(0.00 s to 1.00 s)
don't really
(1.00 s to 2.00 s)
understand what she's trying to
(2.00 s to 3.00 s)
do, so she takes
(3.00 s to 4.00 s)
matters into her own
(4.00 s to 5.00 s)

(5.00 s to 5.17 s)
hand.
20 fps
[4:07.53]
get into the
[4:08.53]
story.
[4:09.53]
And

--

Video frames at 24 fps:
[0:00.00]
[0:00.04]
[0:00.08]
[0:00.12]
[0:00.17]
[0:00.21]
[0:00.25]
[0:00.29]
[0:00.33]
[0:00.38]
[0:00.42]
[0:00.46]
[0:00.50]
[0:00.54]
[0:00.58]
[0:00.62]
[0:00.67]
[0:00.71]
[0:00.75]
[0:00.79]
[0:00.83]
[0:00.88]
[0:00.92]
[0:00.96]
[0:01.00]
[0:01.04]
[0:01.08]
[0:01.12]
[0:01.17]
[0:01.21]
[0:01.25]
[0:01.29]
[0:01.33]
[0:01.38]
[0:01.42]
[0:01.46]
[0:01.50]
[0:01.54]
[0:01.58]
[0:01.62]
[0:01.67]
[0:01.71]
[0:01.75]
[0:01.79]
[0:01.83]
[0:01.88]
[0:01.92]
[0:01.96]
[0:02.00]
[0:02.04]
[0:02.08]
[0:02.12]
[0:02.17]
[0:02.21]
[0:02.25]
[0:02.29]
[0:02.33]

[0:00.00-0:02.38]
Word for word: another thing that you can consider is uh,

Exercise directions: From the records above, extract exactly and only the lines that begin at the line with "Video frames at" and stop after the line with "Word for word: another".

Exercise result:
Video frames at 24 fps:
[0:00.00]
[0:00.04]
[0:00.08]
[0:00.12]
[0:00.17]
[0:00.21]
[0:00.25]
[0:00.29]
[0:00.33]
[0:00.38]
[0:00.42]
[0:00.46]
[0:00.50]
[0:00.54]
[0:00.58]
[0:00.62]
[0:00.67]
[0:00.71]
[0:00.75]
[0:00.79]
[0:00.83]
[0:00.88]
[0:00.92]
[0:00.96]
[0:01.00]
[0:01.04]
[0:01.08]
[0:01.12]
[0:01.17]
[0:01.21]
[0:01.25]
[0:01.29]
[0:01.33]
[0:01.38]
[0:01.42]
[0:01.46]
[0:01.50]
[0:01.54]
[0:01.58]
[0:01.62]
[0:01.67]
[0:01.71]
[0:01.75]
[0:01.79]
[0:01.83]
[0:01.88]
[0:01.92]
[0:01.96]
[0:02.00]
[0:02.04]
[0:02.08]
[0:02.12]
[0:02.17]
[0:02.21]
[0:02.25]
[0:02.29]
[0:02.33]

[0:00.00-0:02.38]
Word for word: another thing that you can consider is uh,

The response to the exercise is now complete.